Note what I am not saying: I am not saying that Yunus never self-aggrandized, not saying that evaluators always see 20/20, not saying that my own motives are pristine. (All public writing involves self-promotion.)But I would argue that most of these are not minor details. And they follow a pattern: dismissing anyone who has anything positive to say about microfinance as narrow-minded, ideologically blinded, hyperactively upbeat. I wrote that no one holds a monopoly on the truth. I think that is wisdom. If so, then those who analyze complex issues have a responsibility to try to learn from those with whom they disagree, rather than dismissing them as beneath consideration. I see myself as striving to do this in my book, for instance in organizing chapters 6--8 around three conceptions of development (see hotlinked outline at right). It is my observation that those who reflexively accuse others of ideological narrow-mindedness are projecting more than they realize.

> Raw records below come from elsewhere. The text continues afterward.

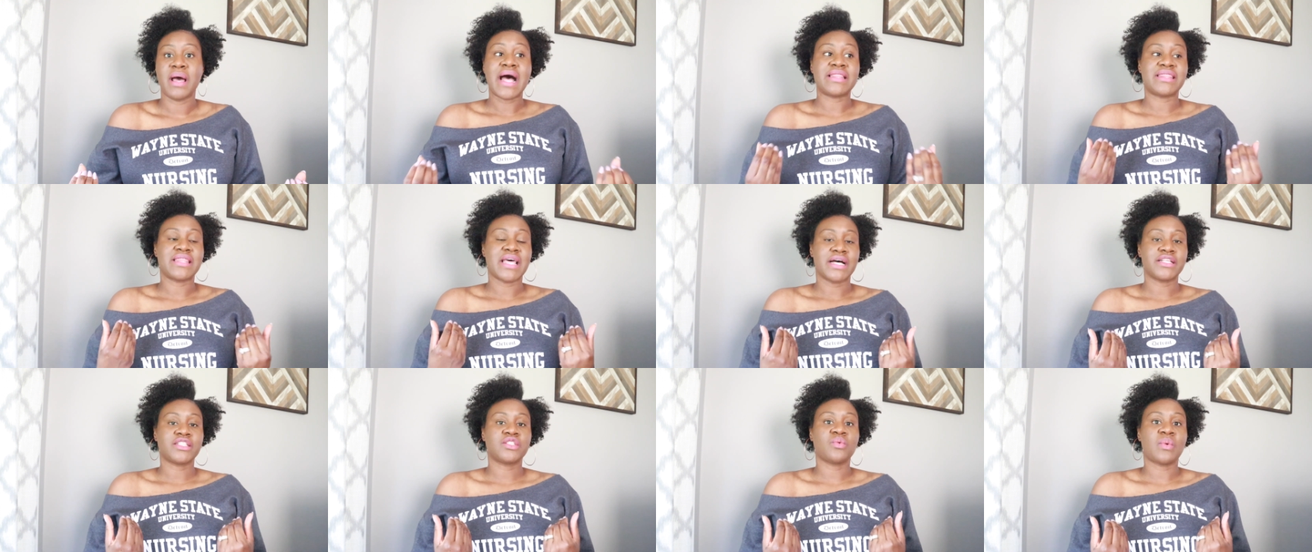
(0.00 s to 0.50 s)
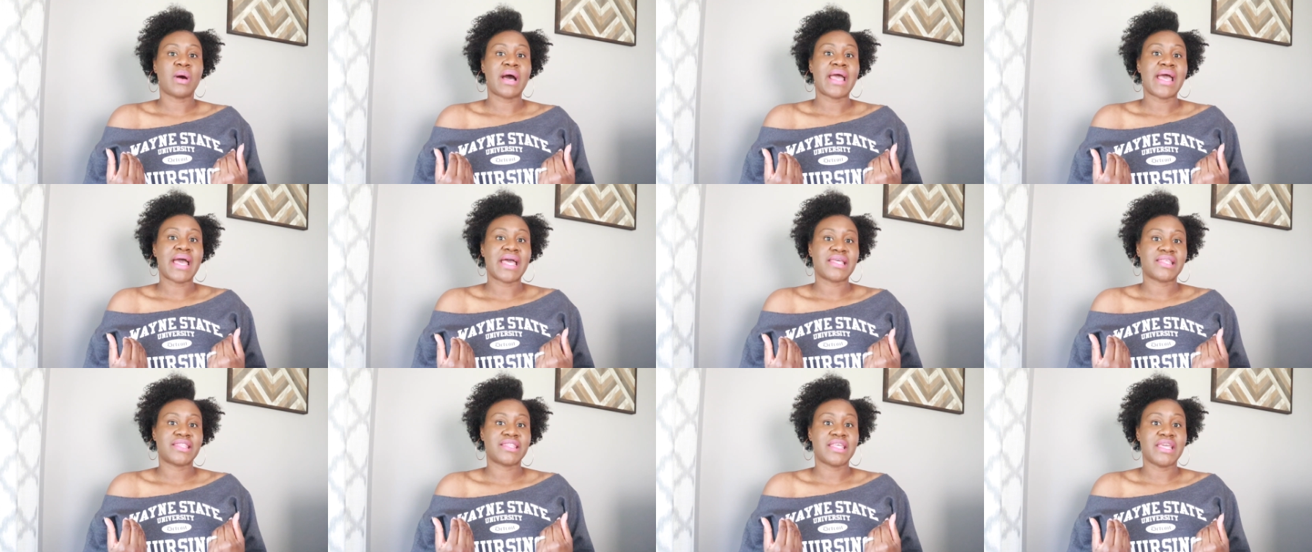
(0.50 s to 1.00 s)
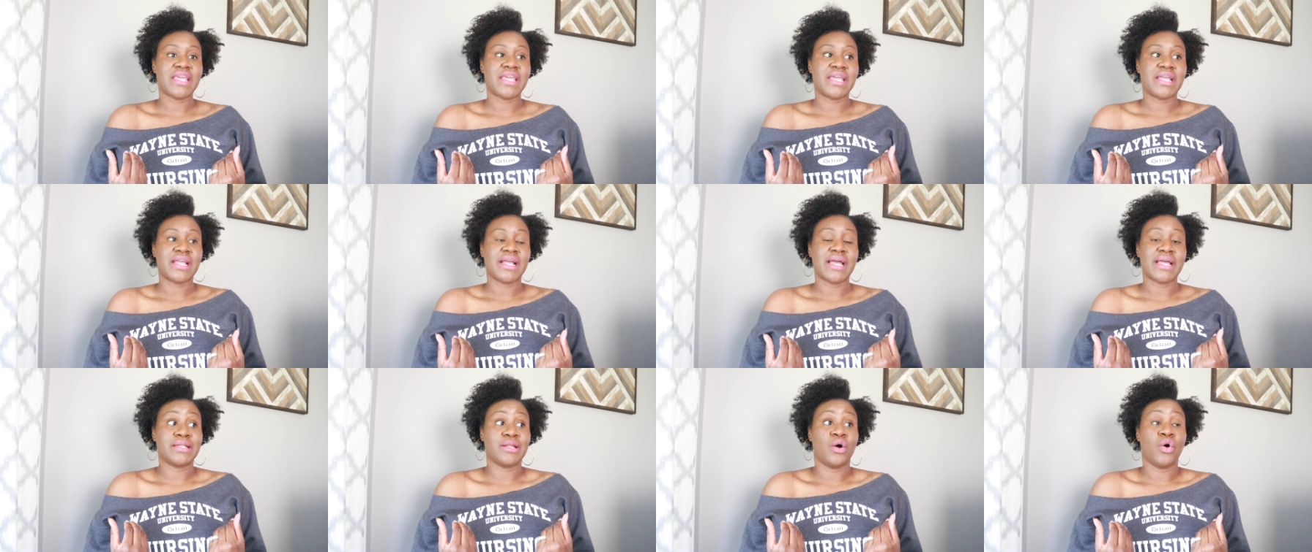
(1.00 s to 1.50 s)
And that's why I
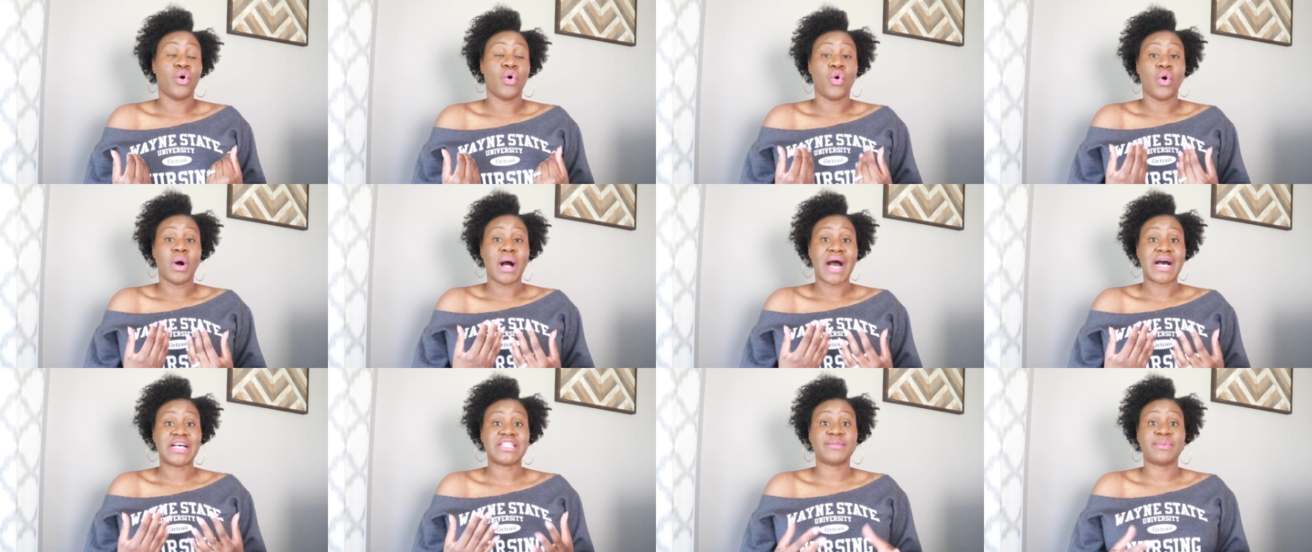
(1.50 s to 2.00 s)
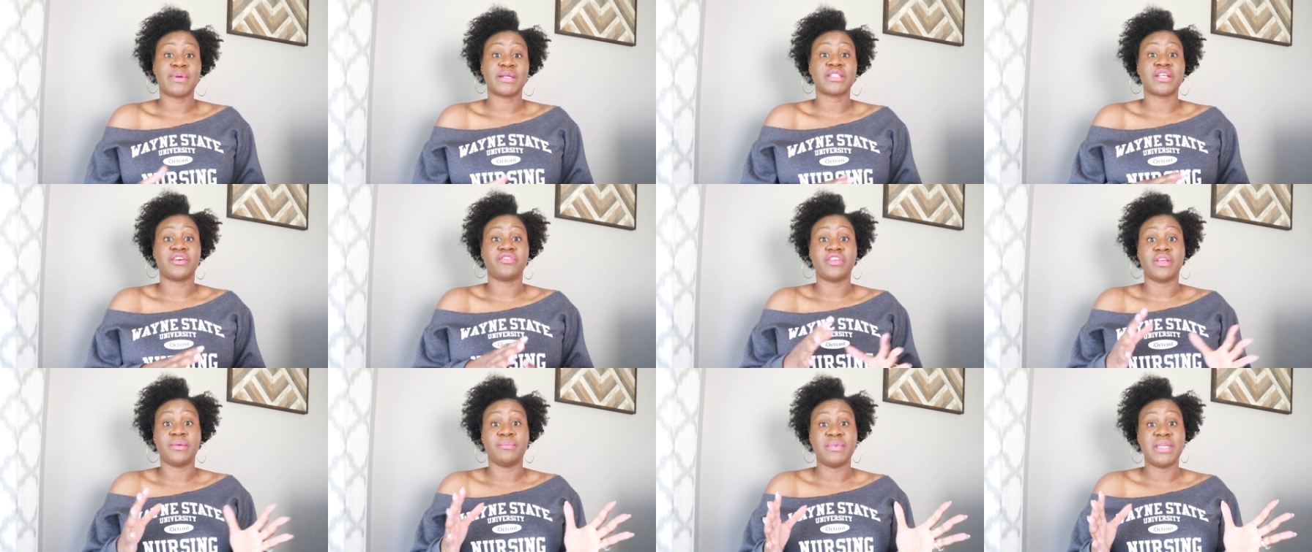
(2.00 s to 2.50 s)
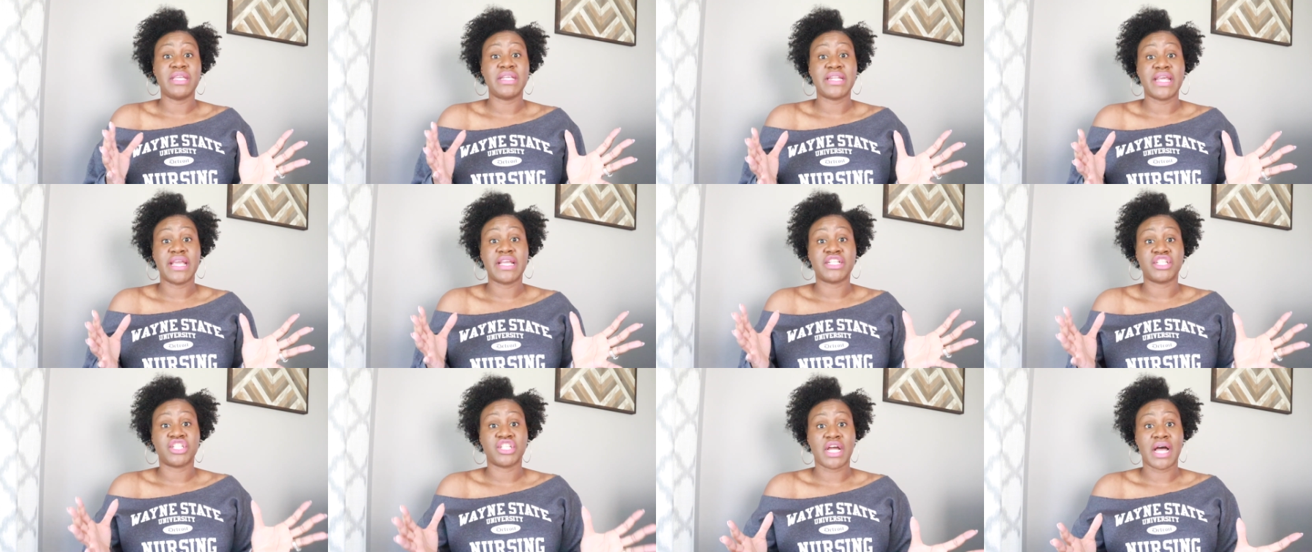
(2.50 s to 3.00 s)
think the whole aspect of it being
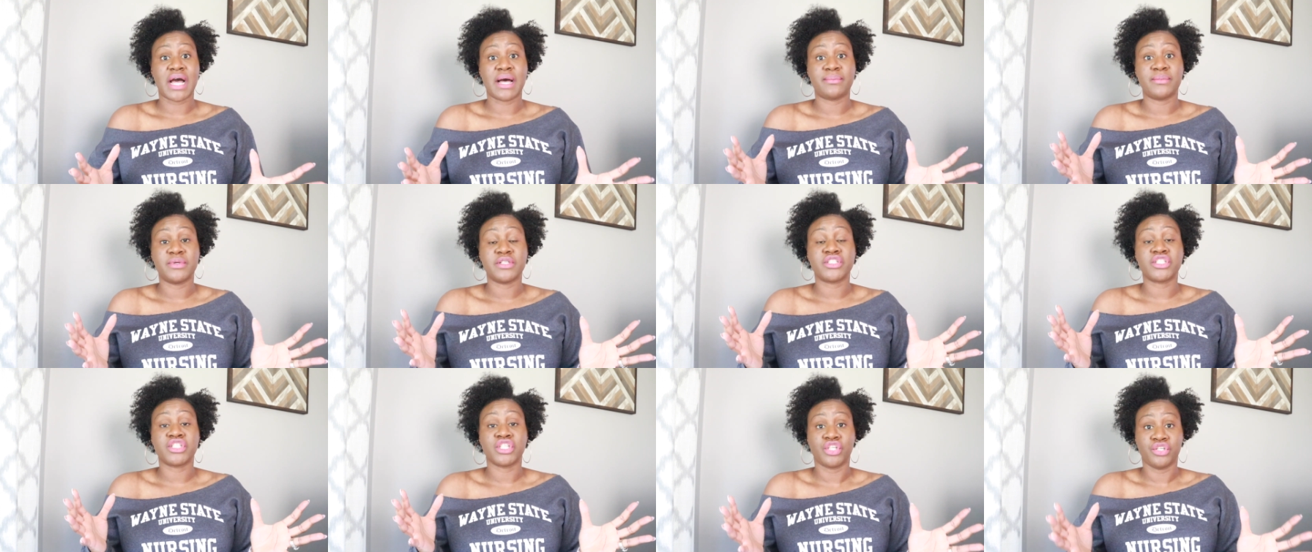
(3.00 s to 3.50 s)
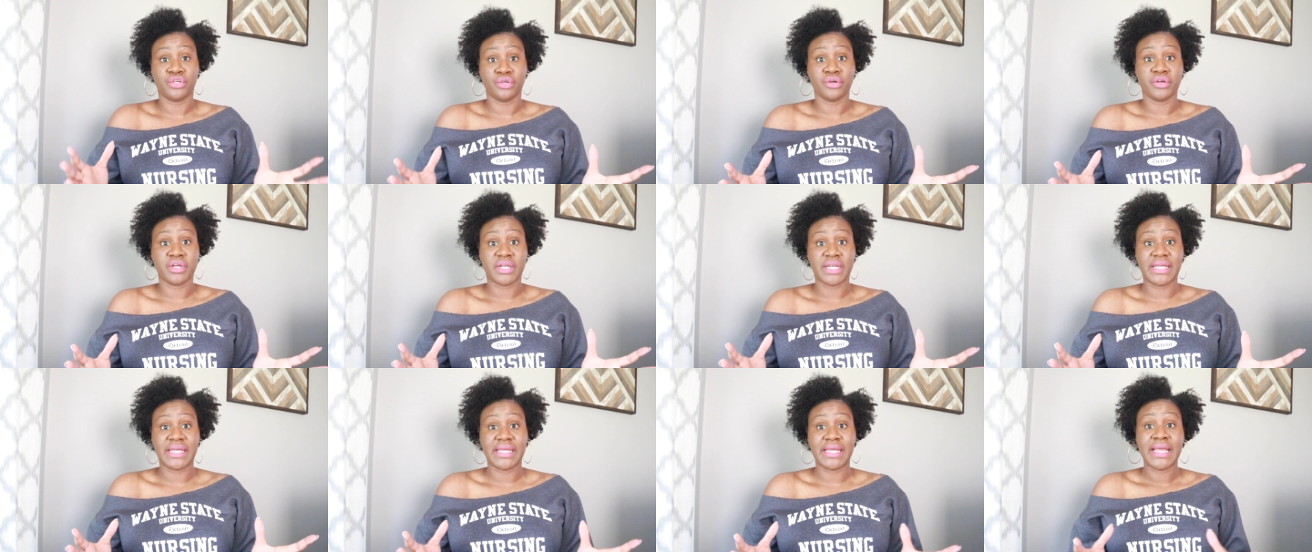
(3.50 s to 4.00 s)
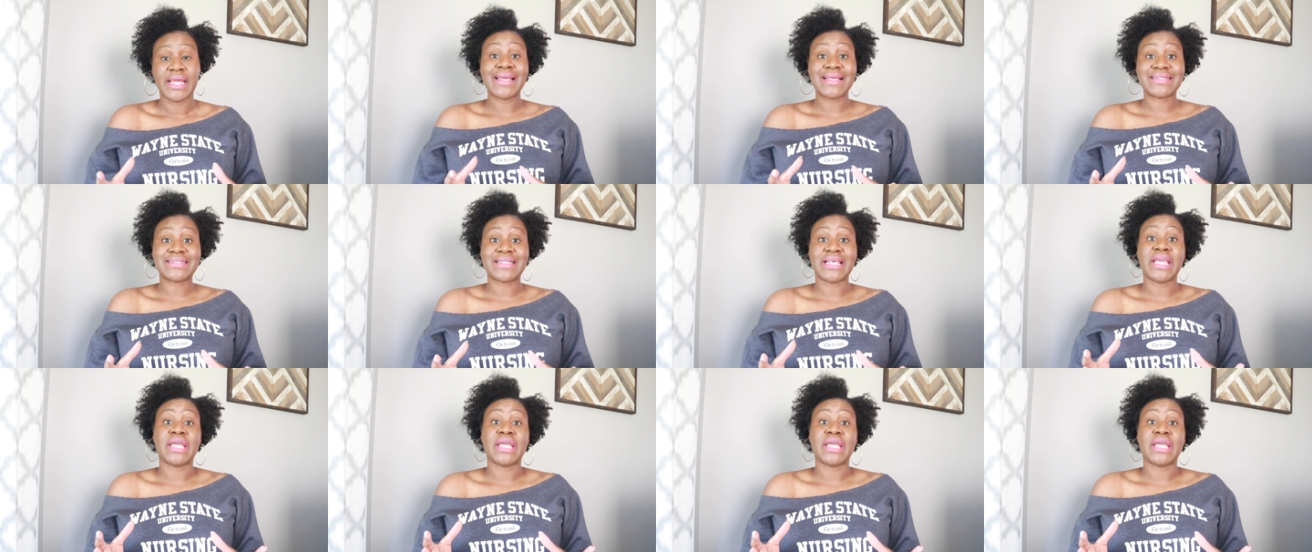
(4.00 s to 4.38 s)
a job security is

For instance, he questions whether Jonathan Morduch may be called a microfinance “advocate” or not (does being the Managing Director of the Financial Access Initiative count?).

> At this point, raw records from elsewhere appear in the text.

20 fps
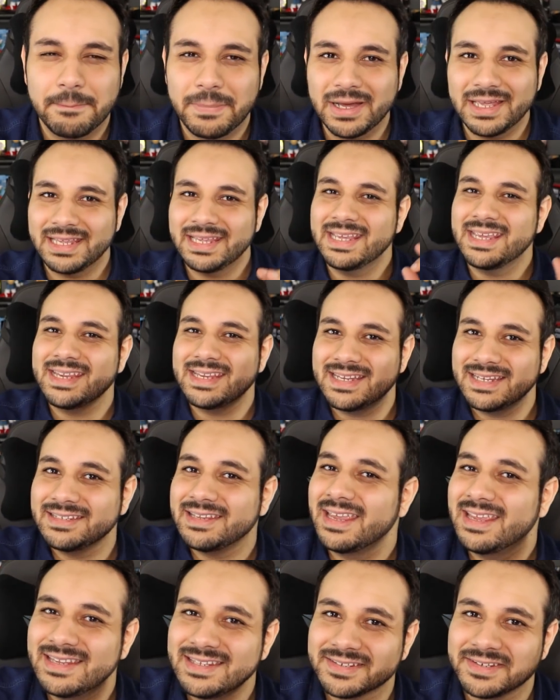but he
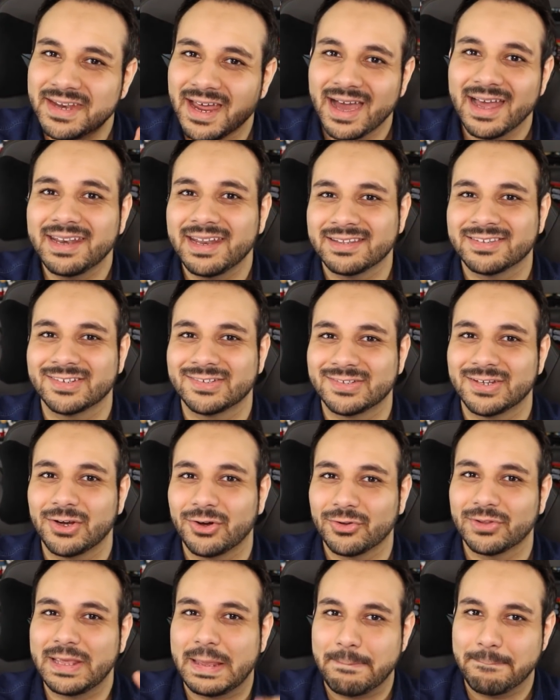is not
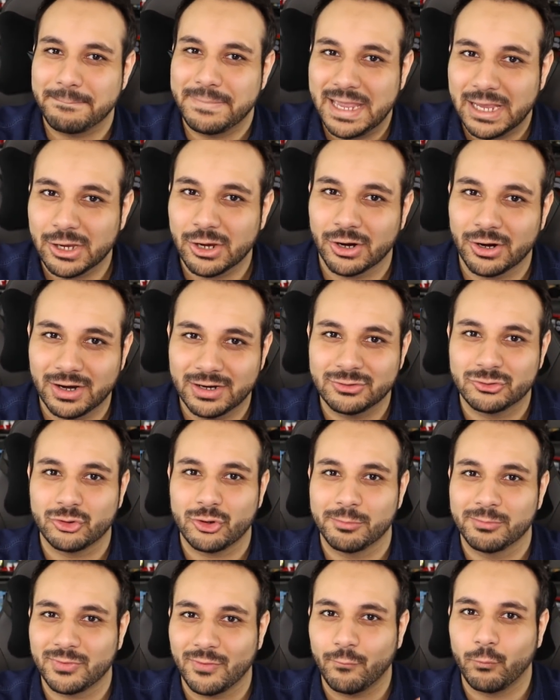necessarily bigger in
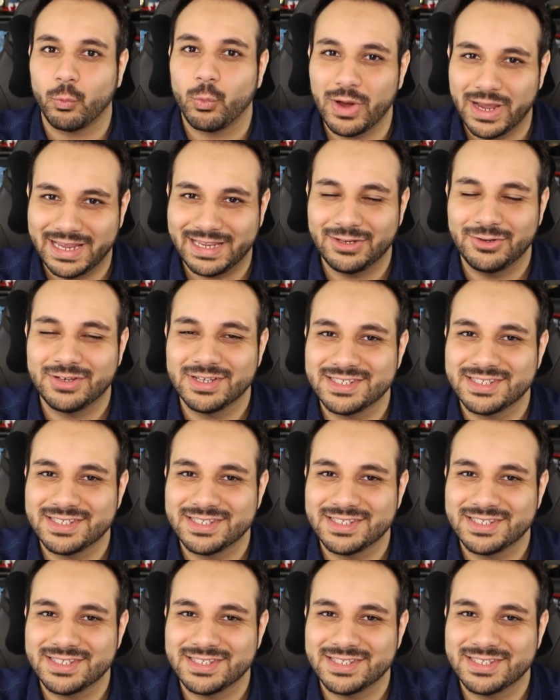terms of weight.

I think we shouldn't equate financial access advocacy with microfinance advocacy. In fact, Bateman regrets how one way of providing financial access---microfinance---has come at the expense of other ways.
What Roodman regrettably fails to do is engage with Bateman’s overall argument that microfinance has few and questionable economic impacts, but is nevertheless promoted because of its political usefulness.
I agree I did not fully engage with Bateman's arguments. As I explained, I found the use of evidence and style of reasoning to be frequently offensive, incorrect, and unconvincing. I do not doubt that Bateman has something to teach us all. But I tired of separating the wheat from the chaff. And a book must win trust to convince.Mader closes with a couple of sections, which I commend to you, on the distinction between conspiracies and "epistemic communities." His point: ideas have power, ideologies come and go, and they influence how all of us behave. Bateman is not necessarily claiming a conspiracy when he points out how the tide of ideas in recent decades has favored microfinance and disfavored other approaches.I think this is a fair point, and it forces me to confront my use of the word "conspiracy." To my mind, a conspiracy has several aspects. It is:
- Coordinated (i.e., it involves several actors working toward a conscious goal)
- Malign
- Secret
I think there's little doubt that Bateman accuses the microfinance movement of the first two. As I wrote before, he compares microcredit to the Morgenthau Plan to deindustrialize Germany after World War II. He refers repeatedly to the "international donor community" as if it were a coherent monolith, and does so implicitly many times more through passive voice. He says microfinance advocacy NGOs are co-opting "senior academics and researchers as board members, the better to ensure that favourable research outputs are forthcoming and potentially critical voices can be silenced" (p. 35). And so on.I would even say that Bateman casts the movement as underhanded. For example, see the previous quote; his insinuation that the Ohio School "very conveniently provided a stream of arguments" (my emphasis); and his theory that I attacked his book "with a view to solidifying [my] street cred and career advancement prospects within the microfinance industry, rather more than it was meant to illuminate and advance the important debate surrounding microfinance as development policy"...as usual, I could go on.But no, I think Phil Mader is right that Bateman is not claiming that the coordinated, malign, underhanded microfinance movement is secretly organized. To that extent, I should not have used the word "conspiracy," and I apologize.